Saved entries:

○ ○ ○ ○ ○

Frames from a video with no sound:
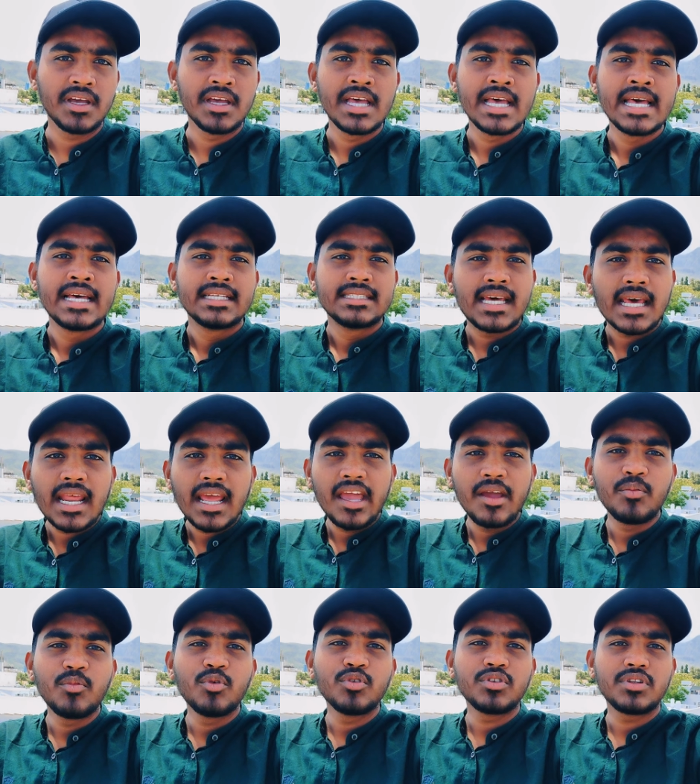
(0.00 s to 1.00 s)
যারা এই
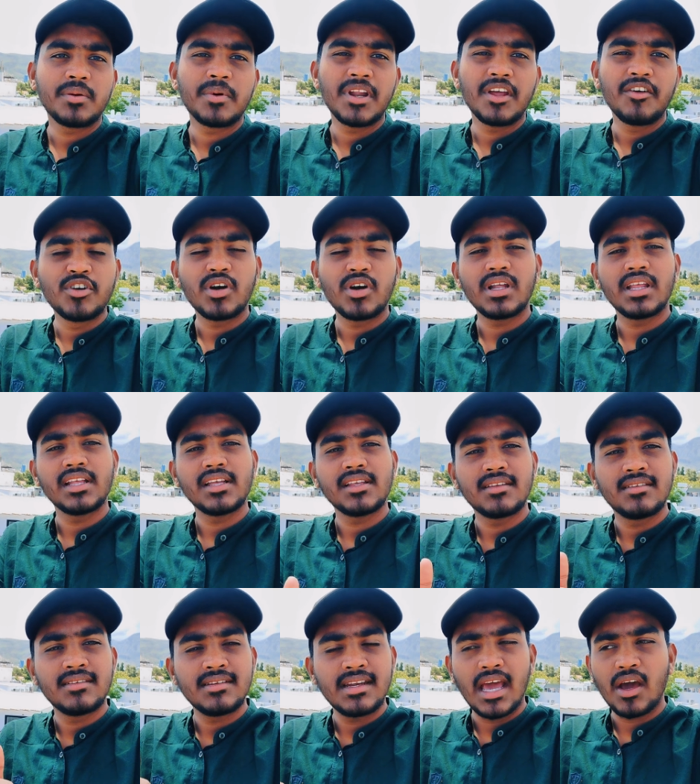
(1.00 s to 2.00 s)
মুহূর্তে আমার এই ভিডিওটা
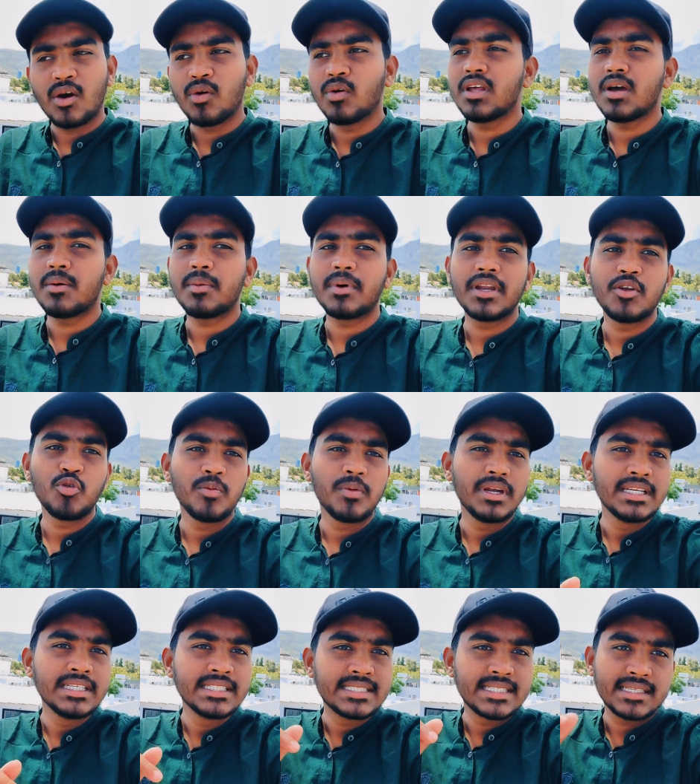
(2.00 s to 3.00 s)
দেখছেন এখনই আমার ইউটিউবের
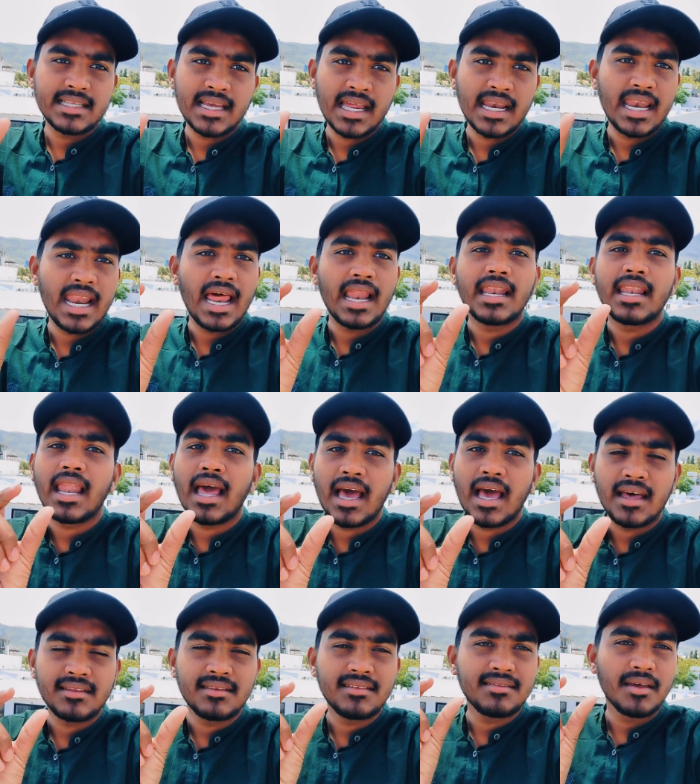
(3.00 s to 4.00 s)
নিচে দেখুন লাল লেখা
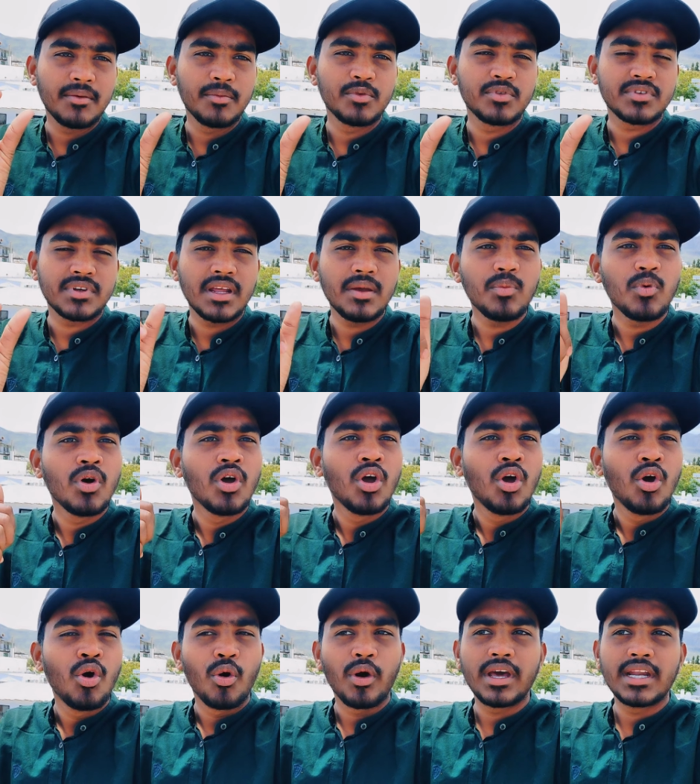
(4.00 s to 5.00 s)
আছে সাবস্ক্রাইব
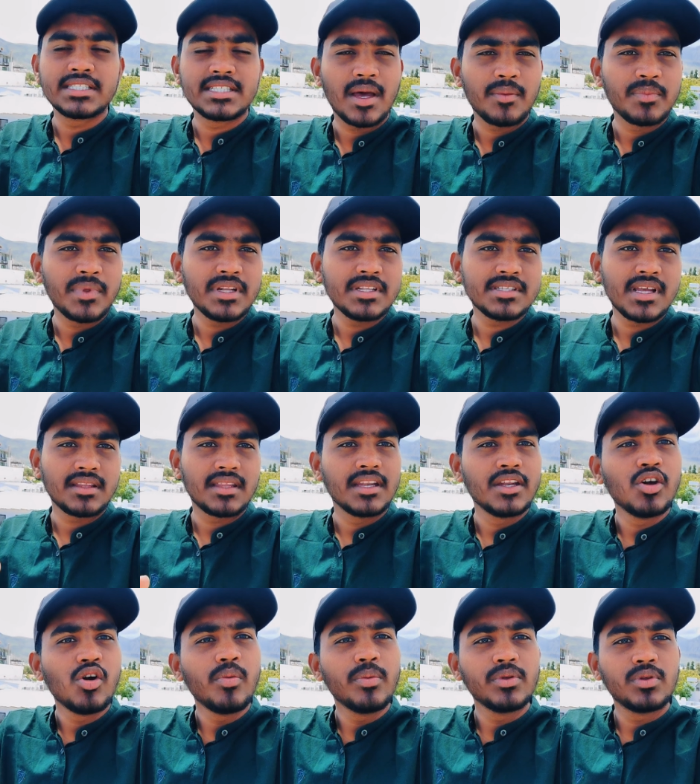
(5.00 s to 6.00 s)
ওখানে চাপ দেন যাতে
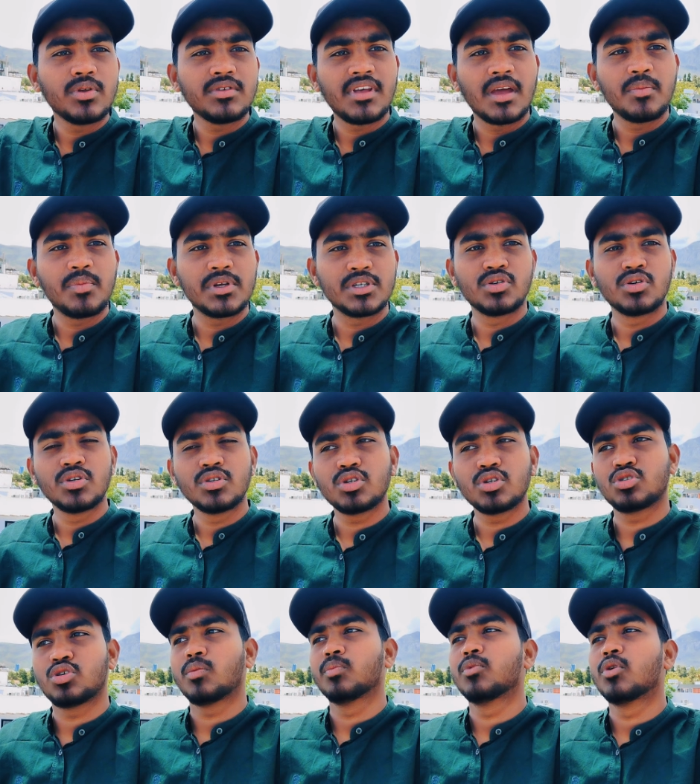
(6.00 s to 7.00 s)
নিয়মিত সাইপ্রাস জনিত
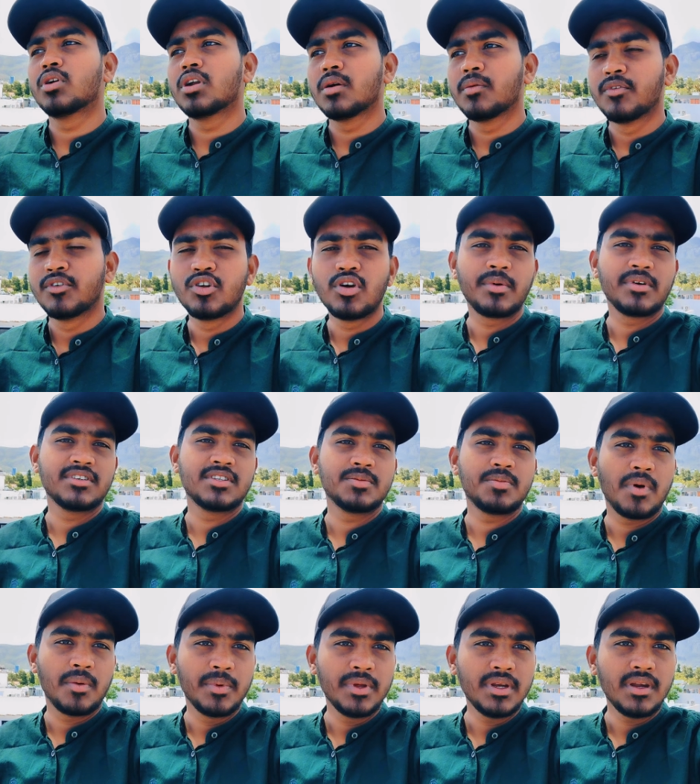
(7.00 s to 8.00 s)
সব ধরনের ভিডিও আমার কাছে
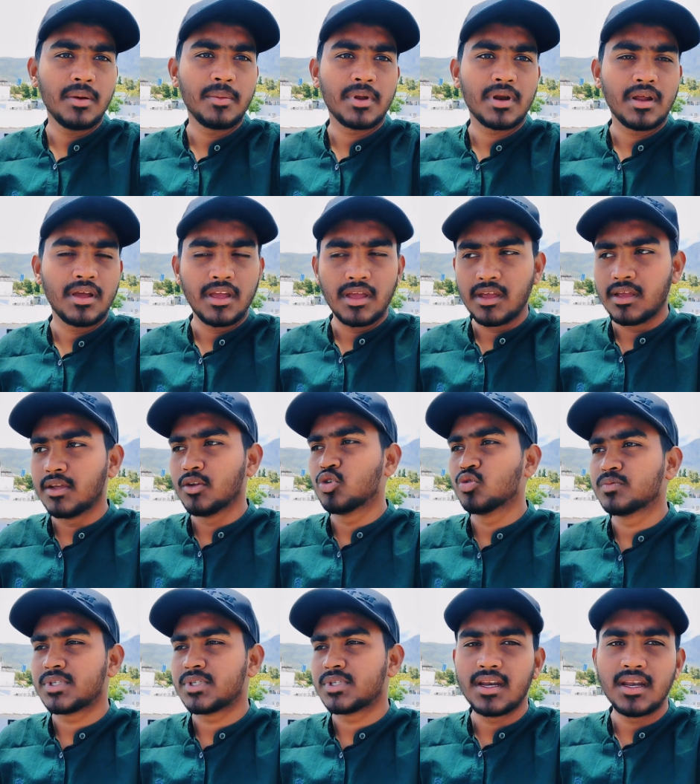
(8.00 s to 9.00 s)
পাবেন আমার এই ইউটিউব
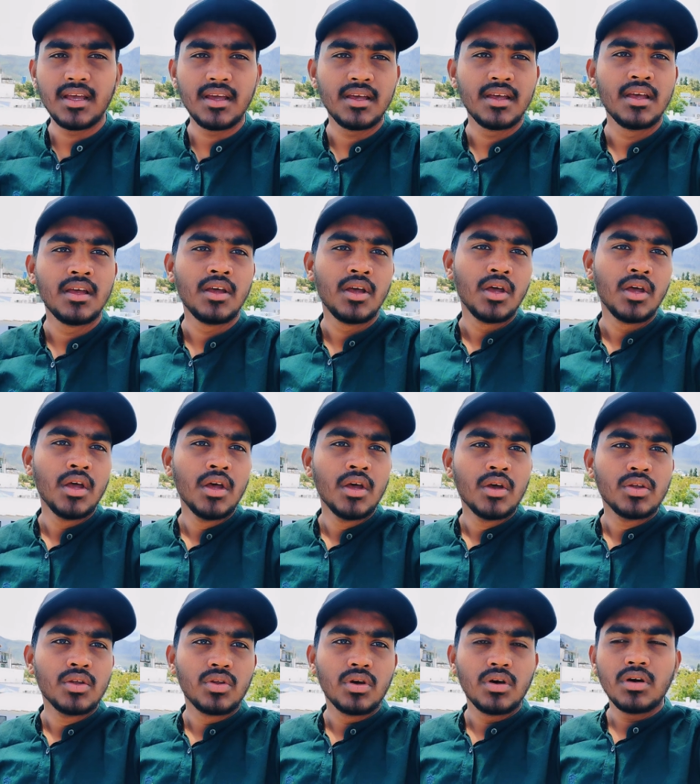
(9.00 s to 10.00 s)
চ্যানেলে
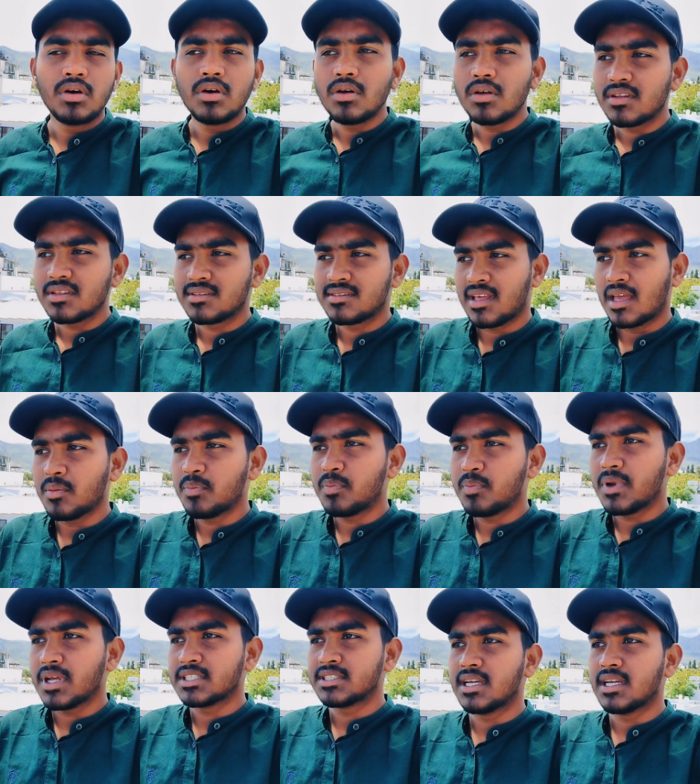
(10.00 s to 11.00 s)
তো
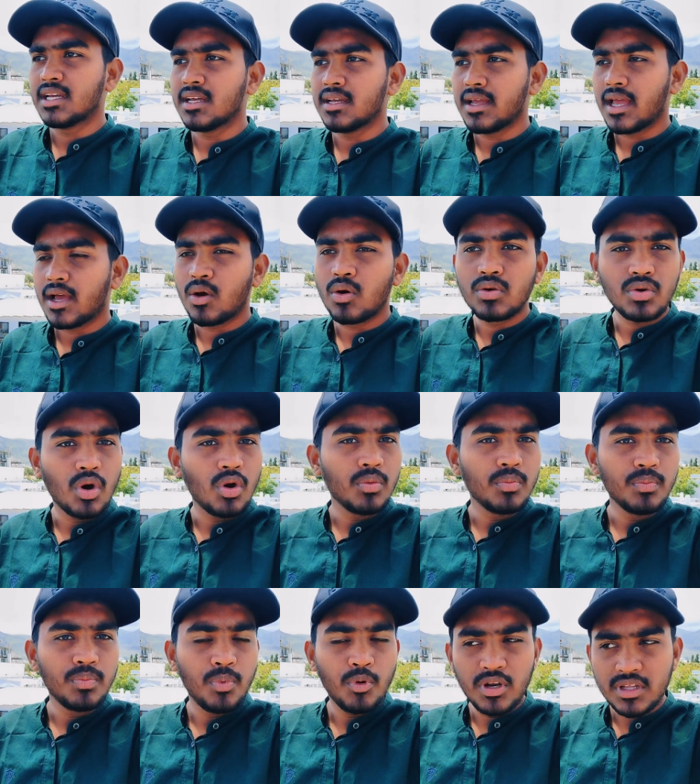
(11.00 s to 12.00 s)
সাইপ্রাসে এখন গরম
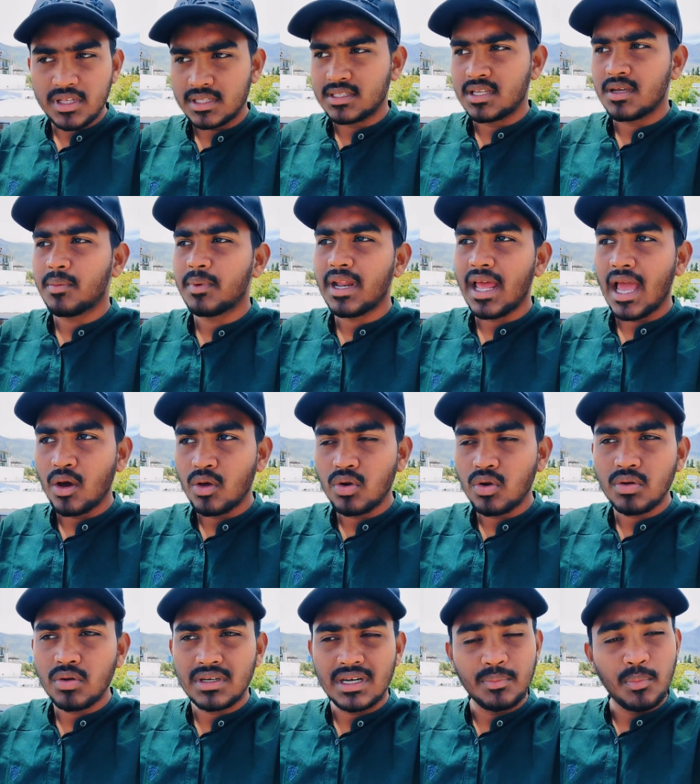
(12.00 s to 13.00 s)
পড়ে যাচ্ছে মানে এখনও
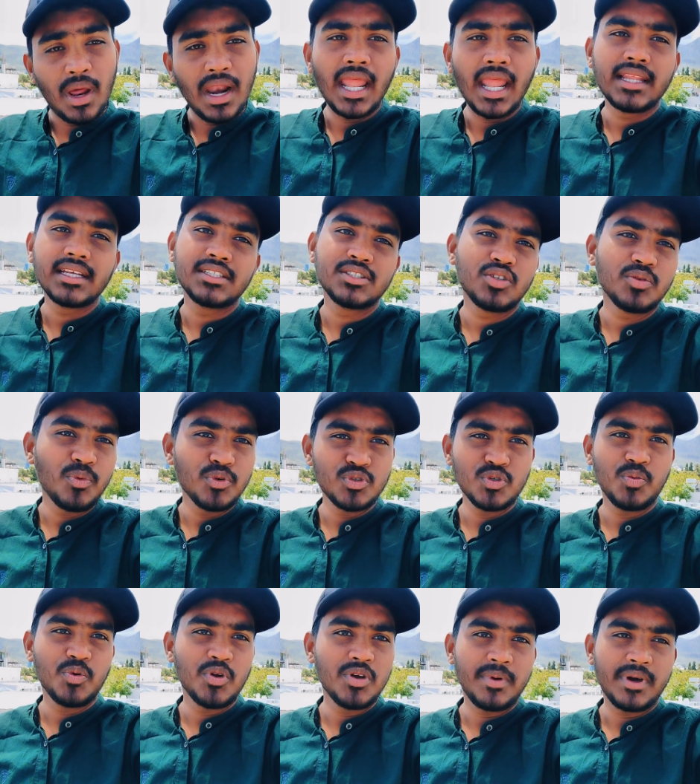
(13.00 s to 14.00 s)
বাংলাদেশে তো প্রচুর
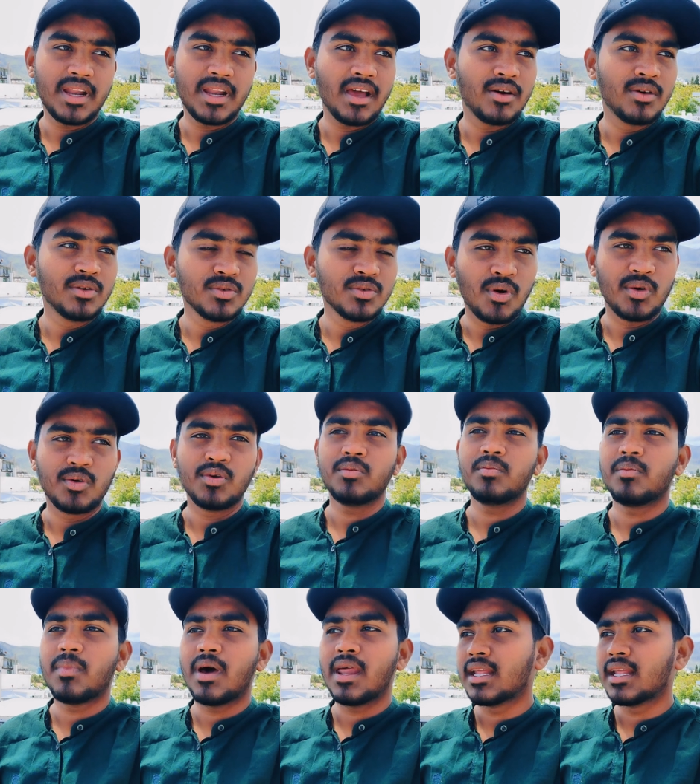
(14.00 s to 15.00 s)
পরিমাণে এখন গরম
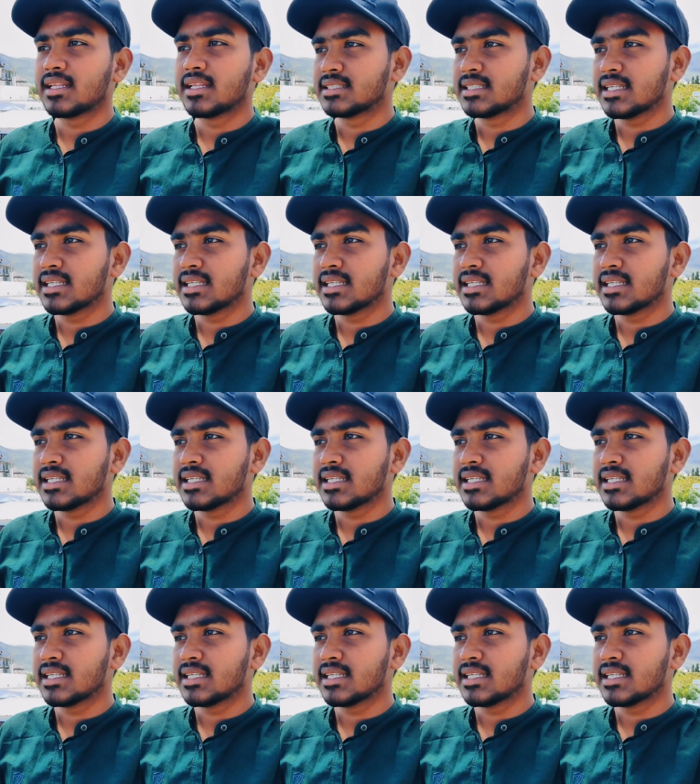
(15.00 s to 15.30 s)
বাংলাদেশে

○ ○ ○ ○ ○

## Task statement
Beginning at the line that contains "(4.00 s to 5.00 s)", copy each remaining line of the records exactly, through the final one. Omit the pictures.

## Result of the task
(4.00 s to 5.00 s)
আছে সাবস্ক্রাইব
(5.00 s to 6.00 s)
ওখানে চাপ দেন যাতে
(6.00 s to 7.00 s)
নিয়মিত সাইপ্রাস জনিত
(7.00 s to 8.00 s)
সব ধরনের ভিডিও আমার কাছে
(8.00 s to 9.00 s)
পাবেন আমার এই ইউটিউব
(9.00 s to 10.00 s)
চ্যানেলে
(10.00 s to 11.00 s)
তো
(11.00 s to 12.00 s)
সাইপ্রাসে এখন গরম
(12.00 s to 13.00 s)
পড়ে যাচ্ছে মানে এখনও
(13.00 s to 14.00 s)
বাংলাদেশে তো প্রচুর
(14.00 s to 15.00 s)
পরিমাণে এখন গরম
(15.00 s to 15.30 s)
বাংলাদেশে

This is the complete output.